Todo fue diferente a la era Wojtyla. Joseph Ratzinger citó varias veces a su antecesor y se dio la vuelta en un todoterreno por la plaza, para saludar a los fieles. Hubo gritos de "Benedetto, Benedetto" de los papa boys, las aglomeraciones de gente ya vistas en la muerte y funeral de Juan Pablo II, y los aplausos de los fieles en decenas de ocasiones. Pero nada fue igual.

Las melodías del comienzo del rito fueron compuestas en los siglos XI y XII. El palio, la estola blanca de lana colocada en los hombros del Papa, ha sido reproducido de acuerdo con un antiguo modelo guardado en Tours (Francia). El trono --durante 26 años colocado en el centro del estrado-- fue situado al pie de la fachada de la basílica, cerrando el escenario de la ceremonia. Todo era hierático ayer, hasta la sonrisa, tal vez la timidez, del nuevo líder y los elegantes gemelos que asomaban en los puños de su camisa. La austeridad de las rígidas normas litúrgicas sólo se vio interrumpida por el gesto de ponerse las gafas para la vista cansada o de sacarse el pañuelo para amortiguar la tos.

Tarjeta de crédito y avión

Han cambiado los fieles.

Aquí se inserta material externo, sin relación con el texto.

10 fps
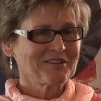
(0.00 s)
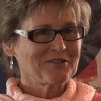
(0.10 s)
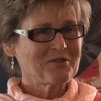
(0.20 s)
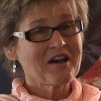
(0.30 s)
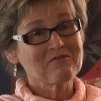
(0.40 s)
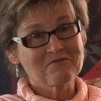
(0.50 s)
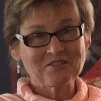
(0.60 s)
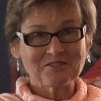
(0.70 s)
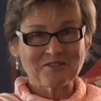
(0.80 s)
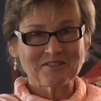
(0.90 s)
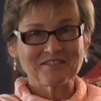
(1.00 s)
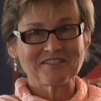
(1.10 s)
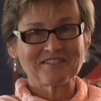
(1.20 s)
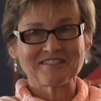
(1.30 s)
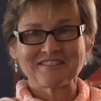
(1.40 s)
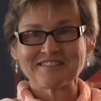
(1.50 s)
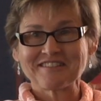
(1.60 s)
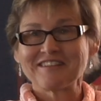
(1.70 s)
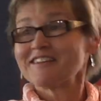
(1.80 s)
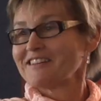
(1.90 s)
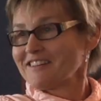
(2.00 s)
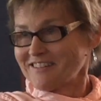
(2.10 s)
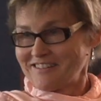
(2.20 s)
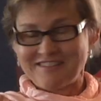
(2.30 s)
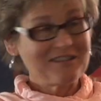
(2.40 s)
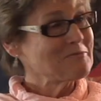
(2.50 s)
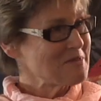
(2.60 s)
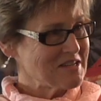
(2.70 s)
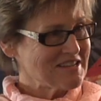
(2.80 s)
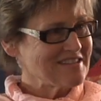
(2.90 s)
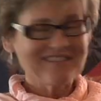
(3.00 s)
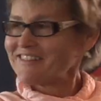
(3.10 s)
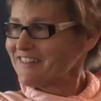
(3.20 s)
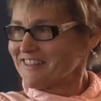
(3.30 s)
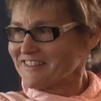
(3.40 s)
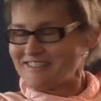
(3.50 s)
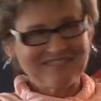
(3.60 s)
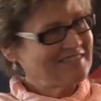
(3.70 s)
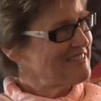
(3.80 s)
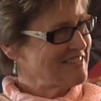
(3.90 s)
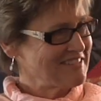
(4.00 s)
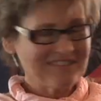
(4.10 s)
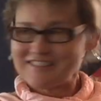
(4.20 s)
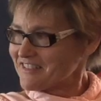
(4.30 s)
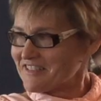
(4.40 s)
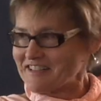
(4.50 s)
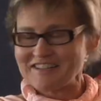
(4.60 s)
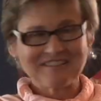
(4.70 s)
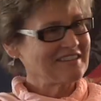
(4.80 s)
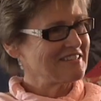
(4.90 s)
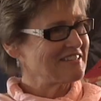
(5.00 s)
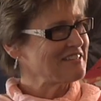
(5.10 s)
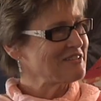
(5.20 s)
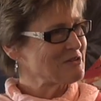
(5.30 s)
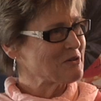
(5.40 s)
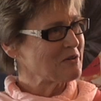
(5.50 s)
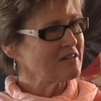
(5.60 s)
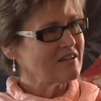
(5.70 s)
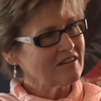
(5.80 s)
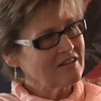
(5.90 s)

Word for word: You have resources in me and and that, and, you know, and,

Ayer eran unos 300.000, como en una canonización importante. Los humildes agricultores polacos, que comían de sus bolsas preparadas en casa, sentados en aceras y plazas, han sido reemplazados por los alemanes. Algunos con trajes bávaros, pero con tarjetas de crédito en las carteras y almuerzo en los restaurantes.

Los polacos viajaban 24 horas seguidas, con pausa para la audiencia papal, y dormían en los autocares; los alemanes vuelan en avión y descansan en los hoteles. Los otros, el pueblo de Roma, están acostumbrados a los cambios de estilo de los papas. Se adaptan rápidamente, por más que las fotos recuerdo de Karol Wojtyla todavía se vendan a seis euros y las de Joseph Ratzinger, a dos.

Durante la misa se recitó y cantó en latín, pero también en griego. El italiano desapareció ayer del rito, excepto a la hora del sermón. Se habló en inglés, español, alemán, francés y portugués, pero también en árabe y en chino, las fronteras de la evangelización prescrita por Benedicto XVI.

Mirada esquiva

El más cambiado, quizá por desconocido, era Ratzinger. Semejaba un monje salido de un monasterio, que desconoce cómo encararse al público moderno o que ni siquiera le importaba, como dejó claro el sábado recibiendo a los 4.000 periodistas acreditados. Las manos finas de estudioso bendicen repetidamente sin gestos exagerados y se juntan de vez en cuando con el ademán del atleta vencedor. El paso es el de quien no quiere molestar a los vecinos. El puño menudo agarrado al báculo. Un físico en apariencia frágil, la sotana más corta que su talla, la mirada esquiva o enfocando la plaza de forma fugaz.

De su boca, labios cerrados de alemán cuando habla otro idioma, resuenan palabras nuevas: turbación, extravío, desierto, inquietud, mar salado, alienación. Los conceptos caen como losas: los poderosos temen a Dios, porque piensan que les quitará el dominio de la corrupción y del arbitrio; el desierto bíblico es hoy la pobreza, el hambre y la sed, el abandono, la soledad, el amor destruido, el vacío de las almas. Uno diría que el pesimismo se ha hecho papa. O que un monje empujado al exterior acaba de abrir los ojos a la miserable existencia humana.